Task directions
Omit every picture. Return all other data as it stands.

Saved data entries
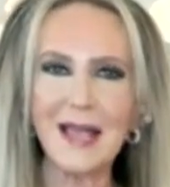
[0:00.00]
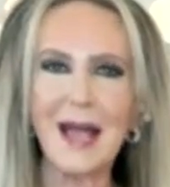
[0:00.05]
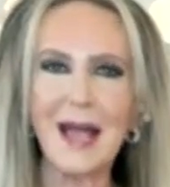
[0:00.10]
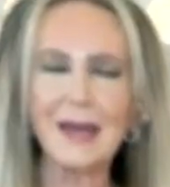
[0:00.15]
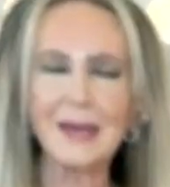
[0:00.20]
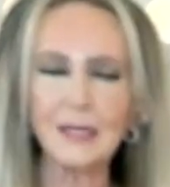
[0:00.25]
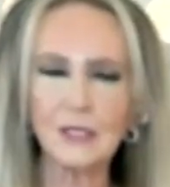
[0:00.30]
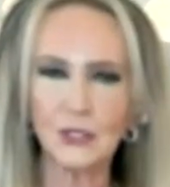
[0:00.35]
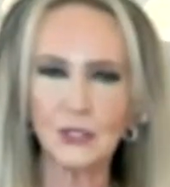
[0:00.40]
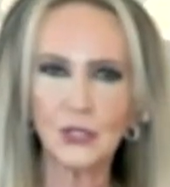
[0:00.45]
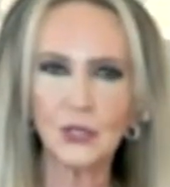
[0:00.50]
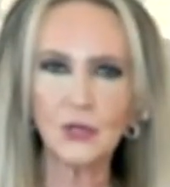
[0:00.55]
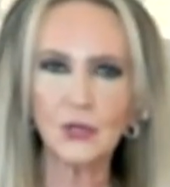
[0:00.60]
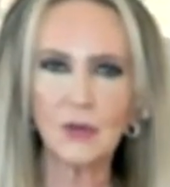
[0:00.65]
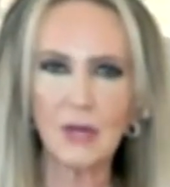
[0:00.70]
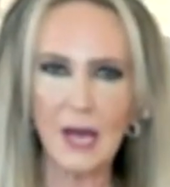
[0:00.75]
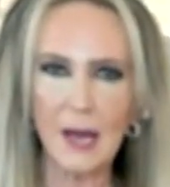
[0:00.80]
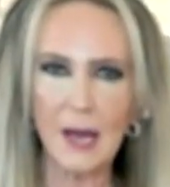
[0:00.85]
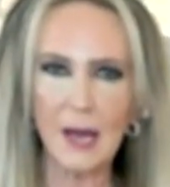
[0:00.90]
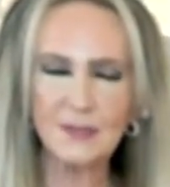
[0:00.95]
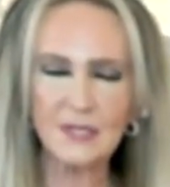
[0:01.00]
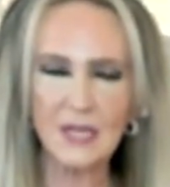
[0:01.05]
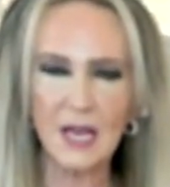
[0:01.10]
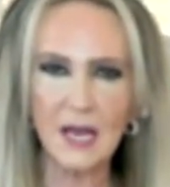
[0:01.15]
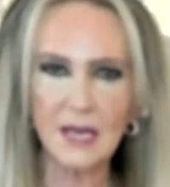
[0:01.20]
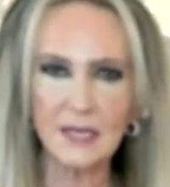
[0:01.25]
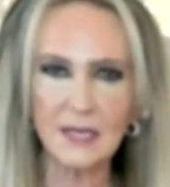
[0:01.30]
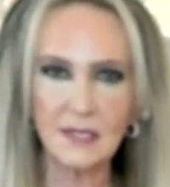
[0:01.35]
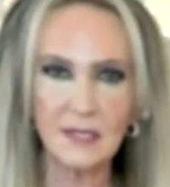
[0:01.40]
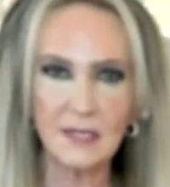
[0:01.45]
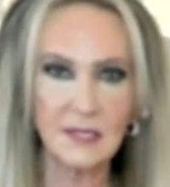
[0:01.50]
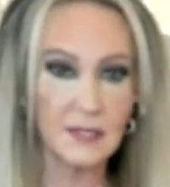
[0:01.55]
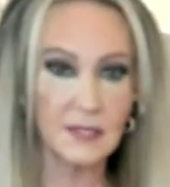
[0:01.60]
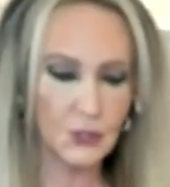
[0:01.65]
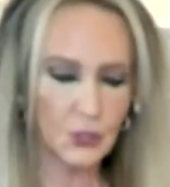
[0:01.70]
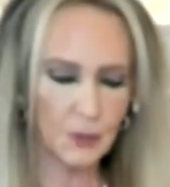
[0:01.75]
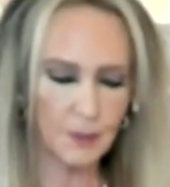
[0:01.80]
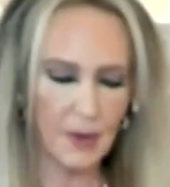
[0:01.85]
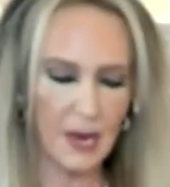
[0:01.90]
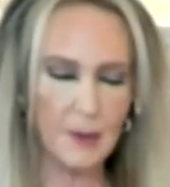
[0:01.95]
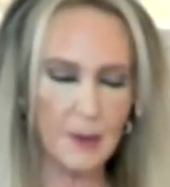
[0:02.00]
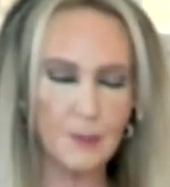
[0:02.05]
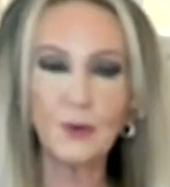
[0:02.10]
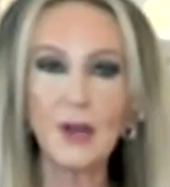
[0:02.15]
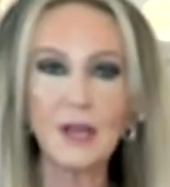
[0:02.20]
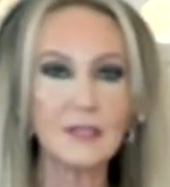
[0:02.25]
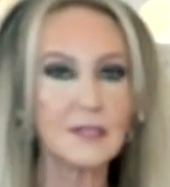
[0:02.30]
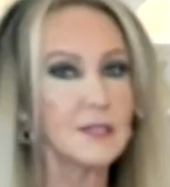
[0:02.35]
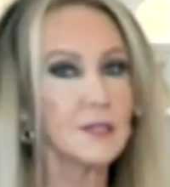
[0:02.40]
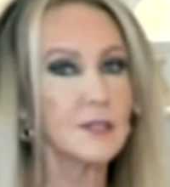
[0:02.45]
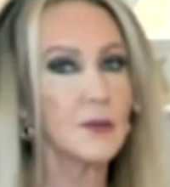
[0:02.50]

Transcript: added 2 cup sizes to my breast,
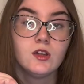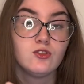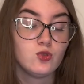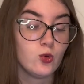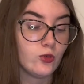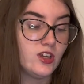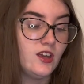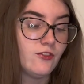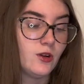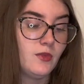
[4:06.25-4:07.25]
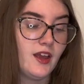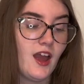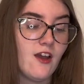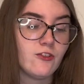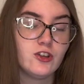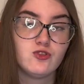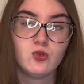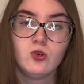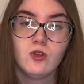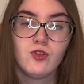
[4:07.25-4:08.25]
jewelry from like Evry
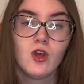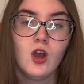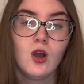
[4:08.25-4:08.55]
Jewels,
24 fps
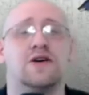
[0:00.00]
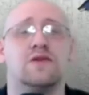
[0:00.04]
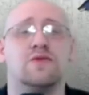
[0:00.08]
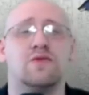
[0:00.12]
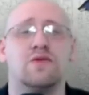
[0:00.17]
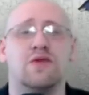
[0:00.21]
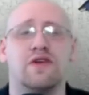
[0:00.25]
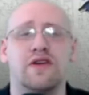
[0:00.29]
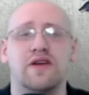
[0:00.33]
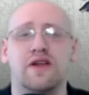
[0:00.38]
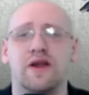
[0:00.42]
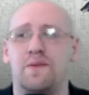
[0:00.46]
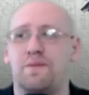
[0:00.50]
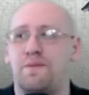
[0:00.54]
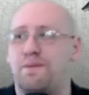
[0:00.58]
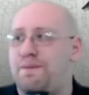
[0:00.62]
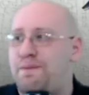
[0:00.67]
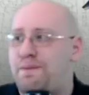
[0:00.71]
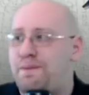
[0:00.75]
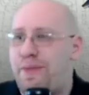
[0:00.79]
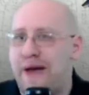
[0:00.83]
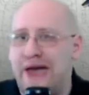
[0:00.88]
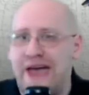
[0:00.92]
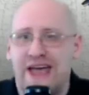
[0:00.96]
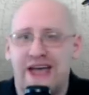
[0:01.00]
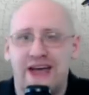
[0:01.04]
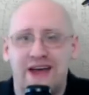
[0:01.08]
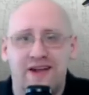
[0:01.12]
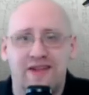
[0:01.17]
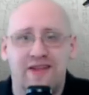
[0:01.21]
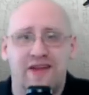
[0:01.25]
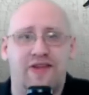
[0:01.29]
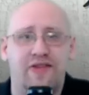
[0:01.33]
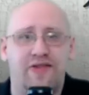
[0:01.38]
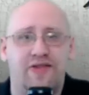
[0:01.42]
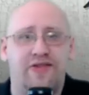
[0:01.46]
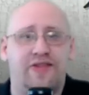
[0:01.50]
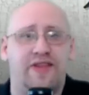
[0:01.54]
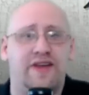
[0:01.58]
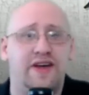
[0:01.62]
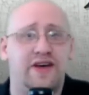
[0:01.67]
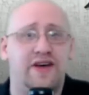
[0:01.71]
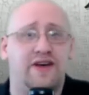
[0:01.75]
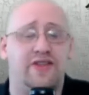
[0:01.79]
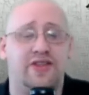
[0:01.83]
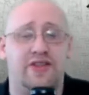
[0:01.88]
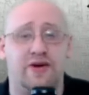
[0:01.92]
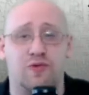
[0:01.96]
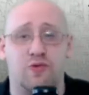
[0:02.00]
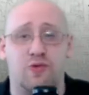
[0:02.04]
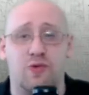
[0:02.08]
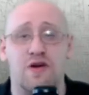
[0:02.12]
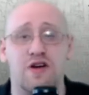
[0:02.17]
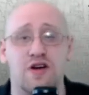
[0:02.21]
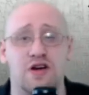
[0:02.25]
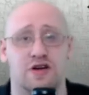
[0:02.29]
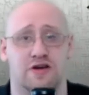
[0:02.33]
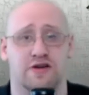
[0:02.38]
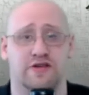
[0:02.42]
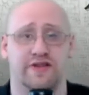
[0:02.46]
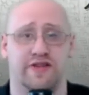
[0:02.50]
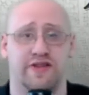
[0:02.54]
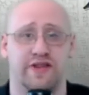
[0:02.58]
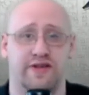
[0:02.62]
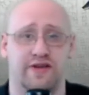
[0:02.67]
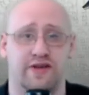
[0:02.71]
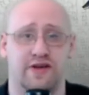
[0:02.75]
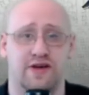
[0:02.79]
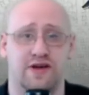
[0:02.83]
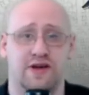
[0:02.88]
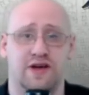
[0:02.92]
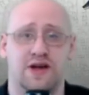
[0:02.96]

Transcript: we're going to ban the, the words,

Answer for this exercise
[0:00.00]
[0:00.05]
[0:00.10]
[0:00.15]
[0:00.20]
[0:00.25]
[0:00.30]
[0:00.35]
[0:00.40]
[0:00.45]
[0:00.50]
[0:00.55]
[0:00.60]
[0:00.65]
[0:00.70]
[0:00.75]
[0:00.80]
[0:00.85]
[0:00.90]
[0:00.95]
[0:01.00]
[0:01.05]
[0:01.10]
[0:01.15]
[0:01.20]
[0:01.25]
[0:01.30]
[0:01.35]
[0:01.40]
[0:01.45]
[0:01.50]
[0:01.55]
[0:01.60]
[0:01.65]
[0:01.70]
[0:01.75]
[0:01.80]
[0:01.85]
[0:01.90]
[0:01.95]
[0:02.00]
[0:02.05]
[0:02.10]
[0:02.15]
[0:02.20]
[0:02.25]
[0:02.30]
[0:02.35]
[0:02.40]
[0:02.45]
[0:02.50]

Transcript: added 2 cup sizes to my breast,
[4:06.25-4:07.25]
[4:07.25-4:08.25]
jewelry from like Evry
[4:08.25-4:08.55]
Jewels,
24 fps
[0:00.00]
[0:00.04]
[0:00.08]
[0:00.12]
[0:00.17]
[0:00.21]
[0:00.25]
[0:00.29]
[0:00.33]
[0:00.38]
[0:00.42]
[0:00.46]
[0:00.50]
[0:00.54]
[0:00.58]
[0:00.62]
[0:00.67]
[0:00.71]
[0:00.75]
[0:00.79]
[0:00.83]
[0:00.88]
[0:00.92]
[0:00.96]
[0:01.00]
[0:01.04]
[0:01.08]
[0:01.12]
[0:01.17]
[0:01.21]
[0:01.25]
[0:01.29]
[0:01.33]
[0:01.38]
[0:01.42]
[0:01.46]
[0:01.50]
[0:01.54]
[0:01.58]
[0:01.62]
[0:01.67]
[0:01.71]
[0:01.75]
[0:01.79]
[0:01.83]
[0:01.88]
[0:01.92]
[0:01.96]
[0:02.00]
[0:02.04]
[0:02.08]
[0:02.12]
[0:02.17]
[0:02.21]
[0:02.25]
[0:02.29]
[0:02.33]
[0:02.38]
[0:02.42]
[0:02.46]
[0:02.50]
[0:02.54]
[0:02.58]
[0:02.62]
[0:02.67]
[0:02.71]
[0:02.75]
[0:02.79]
[0:02.83]
[0:02.88]
[0:02.92]
[0:02.96]

Transcript: we're going to ban the, the words,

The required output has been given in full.